Along the 18 miles of Clatsop County coastline, the 2019 razor clam season has been extremely productive. Licensed recreational harvesters have been able to quickly fill the allotted limit of 15 clams per day during low tides.
This years’ prolific seasonal harvest is taking place after an extended conservation closure. After last years’ stock assessments found that the 2018 clam population was undersized, Oregon Department of Fish and Wildlife held a public meeting in October 2018 to invite input on potential management actions.
“We had great feedback from those who attended the meeting and those who could not,” stated Matt Hunter, ODFW shellfish project leader. The consensus was to give the small clams a chance to grow and delay until the spring to provide a quality razor clamming experience.”
The annual conservation closure was enacted in 1967 to relieve harvest pressure on the local razor clam populations and takes place from July 15 through Sept. 30 every year.
The closure prohibits any harvest of razor clams along all Clatsop beaches. These closures are to protect undersized young clams and to improve commercial and recreational harvests. “What we saw last year was an anomaly, we had a late spawn, but limited food supply so clams grew more slowly. By delaying the razor clam season through April it allowed the clams to grow sufficiently to meet what both commercial and recreational harvesters find desirable,” said Hunter of ODFW.
“A razor clam is at the surface for one of two reasons, to feed or to spawn,” explained Hunter. “The timing of the closure is an attempt to encapsulate the timing of spawning recovery.”
Razor clam spawning can take place May through July along the Oregon Coast and it can take several weeks for the clams to recover from a spawning event. During late summer, smaller clams are at the surface to eat while larger clams that spawned are deeper in the sand.

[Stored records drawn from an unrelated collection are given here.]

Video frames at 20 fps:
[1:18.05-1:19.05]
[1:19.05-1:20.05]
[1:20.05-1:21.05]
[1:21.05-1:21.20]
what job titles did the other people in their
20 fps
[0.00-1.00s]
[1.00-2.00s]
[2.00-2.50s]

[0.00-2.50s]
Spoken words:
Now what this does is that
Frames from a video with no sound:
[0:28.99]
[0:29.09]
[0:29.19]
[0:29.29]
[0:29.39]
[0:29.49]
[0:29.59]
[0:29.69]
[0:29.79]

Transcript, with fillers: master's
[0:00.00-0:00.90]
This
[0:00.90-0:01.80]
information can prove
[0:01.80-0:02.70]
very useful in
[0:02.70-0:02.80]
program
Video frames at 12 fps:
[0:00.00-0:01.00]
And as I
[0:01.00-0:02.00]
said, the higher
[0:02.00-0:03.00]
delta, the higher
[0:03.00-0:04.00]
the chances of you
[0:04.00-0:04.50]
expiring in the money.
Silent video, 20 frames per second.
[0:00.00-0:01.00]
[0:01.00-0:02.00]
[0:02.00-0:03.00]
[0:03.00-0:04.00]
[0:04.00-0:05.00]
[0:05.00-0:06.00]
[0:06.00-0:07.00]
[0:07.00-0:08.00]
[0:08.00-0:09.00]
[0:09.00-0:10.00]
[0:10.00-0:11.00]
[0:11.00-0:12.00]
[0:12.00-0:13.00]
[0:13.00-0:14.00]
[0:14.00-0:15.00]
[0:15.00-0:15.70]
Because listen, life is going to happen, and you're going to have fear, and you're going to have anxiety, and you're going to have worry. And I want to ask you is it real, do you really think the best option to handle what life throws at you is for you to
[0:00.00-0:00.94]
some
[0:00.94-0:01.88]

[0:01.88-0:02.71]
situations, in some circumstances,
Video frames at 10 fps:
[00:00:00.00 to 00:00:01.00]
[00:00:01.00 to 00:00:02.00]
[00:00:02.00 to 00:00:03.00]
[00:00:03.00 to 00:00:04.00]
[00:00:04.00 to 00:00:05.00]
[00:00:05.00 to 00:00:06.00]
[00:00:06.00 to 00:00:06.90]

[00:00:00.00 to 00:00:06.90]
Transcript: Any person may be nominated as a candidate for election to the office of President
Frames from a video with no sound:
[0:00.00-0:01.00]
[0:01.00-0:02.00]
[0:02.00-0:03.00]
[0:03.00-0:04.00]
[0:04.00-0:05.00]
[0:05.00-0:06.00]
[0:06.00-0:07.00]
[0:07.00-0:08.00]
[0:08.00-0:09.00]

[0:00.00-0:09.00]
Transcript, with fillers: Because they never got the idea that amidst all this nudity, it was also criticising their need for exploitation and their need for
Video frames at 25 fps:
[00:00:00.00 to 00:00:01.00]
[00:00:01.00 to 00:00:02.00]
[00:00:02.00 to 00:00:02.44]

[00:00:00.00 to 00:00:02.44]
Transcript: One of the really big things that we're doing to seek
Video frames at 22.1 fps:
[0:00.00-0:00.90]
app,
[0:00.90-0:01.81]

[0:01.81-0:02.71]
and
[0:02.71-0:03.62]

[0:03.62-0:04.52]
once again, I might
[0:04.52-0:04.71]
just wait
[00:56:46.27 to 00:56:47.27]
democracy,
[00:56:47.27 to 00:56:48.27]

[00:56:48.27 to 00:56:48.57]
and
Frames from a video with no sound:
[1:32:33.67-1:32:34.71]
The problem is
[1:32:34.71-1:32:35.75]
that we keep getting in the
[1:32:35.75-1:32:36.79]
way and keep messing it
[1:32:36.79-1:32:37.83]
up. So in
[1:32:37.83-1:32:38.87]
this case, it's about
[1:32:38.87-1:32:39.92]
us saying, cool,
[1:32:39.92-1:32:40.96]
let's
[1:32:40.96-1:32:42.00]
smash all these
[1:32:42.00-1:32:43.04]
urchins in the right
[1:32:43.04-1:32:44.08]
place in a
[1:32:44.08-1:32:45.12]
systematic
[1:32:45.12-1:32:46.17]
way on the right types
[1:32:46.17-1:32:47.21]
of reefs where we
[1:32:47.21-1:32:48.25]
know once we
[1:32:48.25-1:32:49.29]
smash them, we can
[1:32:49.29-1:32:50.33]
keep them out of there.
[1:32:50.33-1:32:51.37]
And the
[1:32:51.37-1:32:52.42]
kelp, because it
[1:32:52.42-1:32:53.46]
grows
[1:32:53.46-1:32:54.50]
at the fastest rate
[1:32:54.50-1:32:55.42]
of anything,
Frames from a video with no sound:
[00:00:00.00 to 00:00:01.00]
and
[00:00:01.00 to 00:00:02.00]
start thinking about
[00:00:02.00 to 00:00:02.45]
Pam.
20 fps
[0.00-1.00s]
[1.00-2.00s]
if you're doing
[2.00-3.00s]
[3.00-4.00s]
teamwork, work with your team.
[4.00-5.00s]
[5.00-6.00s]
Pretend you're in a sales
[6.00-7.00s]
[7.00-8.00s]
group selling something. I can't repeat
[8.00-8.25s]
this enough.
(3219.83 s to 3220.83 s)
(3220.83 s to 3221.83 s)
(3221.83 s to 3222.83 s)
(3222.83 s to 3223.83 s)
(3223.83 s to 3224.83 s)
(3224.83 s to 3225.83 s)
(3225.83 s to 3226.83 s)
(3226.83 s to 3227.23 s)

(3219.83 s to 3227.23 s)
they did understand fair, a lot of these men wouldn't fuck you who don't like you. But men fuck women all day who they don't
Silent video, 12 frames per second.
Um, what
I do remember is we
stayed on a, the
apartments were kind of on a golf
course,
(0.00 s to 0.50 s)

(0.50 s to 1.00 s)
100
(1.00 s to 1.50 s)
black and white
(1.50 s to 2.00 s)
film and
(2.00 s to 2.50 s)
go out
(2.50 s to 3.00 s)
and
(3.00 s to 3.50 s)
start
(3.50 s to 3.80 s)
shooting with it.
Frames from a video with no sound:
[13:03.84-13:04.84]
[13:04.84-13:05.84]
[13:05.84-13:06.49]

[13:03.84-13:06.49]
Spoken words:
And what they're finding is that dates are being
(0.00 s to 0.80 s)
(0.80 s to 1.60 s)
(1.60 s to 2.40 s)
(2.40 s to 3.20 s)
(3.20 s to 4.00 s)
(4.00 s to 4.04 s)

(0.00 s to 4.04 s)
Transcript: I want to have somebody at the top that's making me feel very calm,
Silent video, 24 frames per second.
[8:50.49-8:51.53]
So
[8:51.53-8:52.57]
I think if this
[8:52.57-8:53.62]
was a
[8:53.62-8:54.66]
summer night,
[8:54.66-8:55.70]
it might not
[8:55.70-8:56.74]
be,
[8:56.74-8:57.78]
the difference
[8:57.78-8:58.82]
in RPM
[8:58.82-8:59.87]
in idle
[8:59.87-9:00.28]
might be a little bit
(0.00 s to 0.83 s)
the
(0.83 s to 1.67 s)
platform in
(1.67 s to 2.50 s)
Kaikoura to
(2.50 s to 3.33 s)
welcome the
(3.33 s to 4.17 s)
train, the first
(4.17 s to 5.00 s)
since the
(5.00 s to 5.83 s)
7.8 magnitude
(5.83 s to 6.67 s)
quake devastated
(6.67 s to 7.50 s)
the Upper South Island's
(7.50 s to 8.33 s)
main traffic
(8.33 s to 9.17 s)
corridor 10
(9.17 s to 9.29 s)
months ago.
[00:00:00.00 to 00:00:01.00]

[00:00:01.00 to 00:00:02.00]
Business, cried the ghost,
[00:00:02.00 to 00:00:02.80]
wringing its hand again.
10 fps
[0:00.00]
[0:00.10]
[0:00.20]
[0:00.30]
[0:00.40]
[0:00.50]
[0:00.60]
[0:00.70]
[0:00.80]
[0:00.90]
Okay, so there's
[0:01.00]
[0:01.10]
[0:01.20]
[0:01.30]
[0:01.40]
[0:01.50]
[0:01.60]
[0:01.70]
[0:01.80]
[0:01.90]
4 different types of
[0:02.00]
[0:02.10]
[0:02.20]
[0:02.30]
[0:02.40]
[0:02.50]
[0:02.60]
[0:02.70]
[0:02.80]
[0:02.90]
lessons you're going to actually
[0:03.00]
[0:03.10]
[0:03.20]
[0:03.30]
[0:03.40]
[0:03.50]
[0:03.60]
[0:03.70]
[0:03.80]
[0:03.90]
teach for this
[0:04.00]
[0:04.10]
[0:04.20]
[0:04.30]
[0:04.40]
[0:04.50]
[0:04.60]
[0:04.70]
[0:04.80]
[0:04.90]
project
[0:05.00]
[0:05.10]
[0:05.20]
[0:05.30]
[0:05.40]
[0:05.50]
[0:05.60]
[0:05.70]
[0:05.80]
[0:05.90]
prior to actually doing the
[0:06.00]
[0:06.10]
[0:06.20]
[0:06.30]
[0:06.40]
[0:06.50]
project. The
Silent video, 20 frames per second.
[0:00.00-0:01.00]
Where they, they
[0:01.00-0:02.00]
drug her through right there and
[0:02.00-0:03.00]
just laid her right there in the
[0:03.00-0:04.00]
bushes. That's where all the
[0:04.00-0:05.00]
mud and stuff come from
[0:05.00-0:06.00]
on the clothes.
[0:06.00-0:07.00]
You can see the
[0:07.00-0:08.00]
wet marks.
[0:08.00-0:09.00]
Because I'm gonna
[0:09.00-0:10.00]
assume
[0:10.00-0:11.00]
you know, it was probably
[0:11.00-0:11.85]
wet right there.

Larger sized clams also are an indicator of reproductive ability. Razor clams are able to reproduce at two years of age which correlates to clams measuring approximately four inches in length. Razor Clam reproduction is achieved through broadcast spawning where sperm and eggs are released into the water. Female clams are able to release 6- 10 million eggs at once, of which only 5% are expected to become juvenile clams. Larvae (called veligers) that develop from fertilized eggs free-float with the ocean current, slowly develop a shell and eventually settle onto the ocean floor as juvenile clams.
The juveniles live closer to the surface and bury themselves deeper into the sand as they grow. Within one year most clams are considered a harvestable size at 3.5 inches and will reach 4.5 inches within two years. Clams are either male or female and will reach maturity at two years. In California, Oregon, and Washington the current life span of razor clams ranges from 5-7 years, but historically they were reported to live up to 11 years. In Alaska, razor clams have been reported to live up to 18 years.
Clatsop Dounty beaches account for 95% of Oregon’s razor clam harvest due to the high density of the local razor clam population. To dig clams, shellfish licenses are required and can be purchased at local sporting goods stores or online at https://dfw.state.or.us. Razor clam shells are thin and easily damaged, thus State law requires that harvesters keep the first 15 clams dug regardless of size or condition. ODFW will conduct the annual razor clam population assessments mid-July through early September during the annual conservation closure.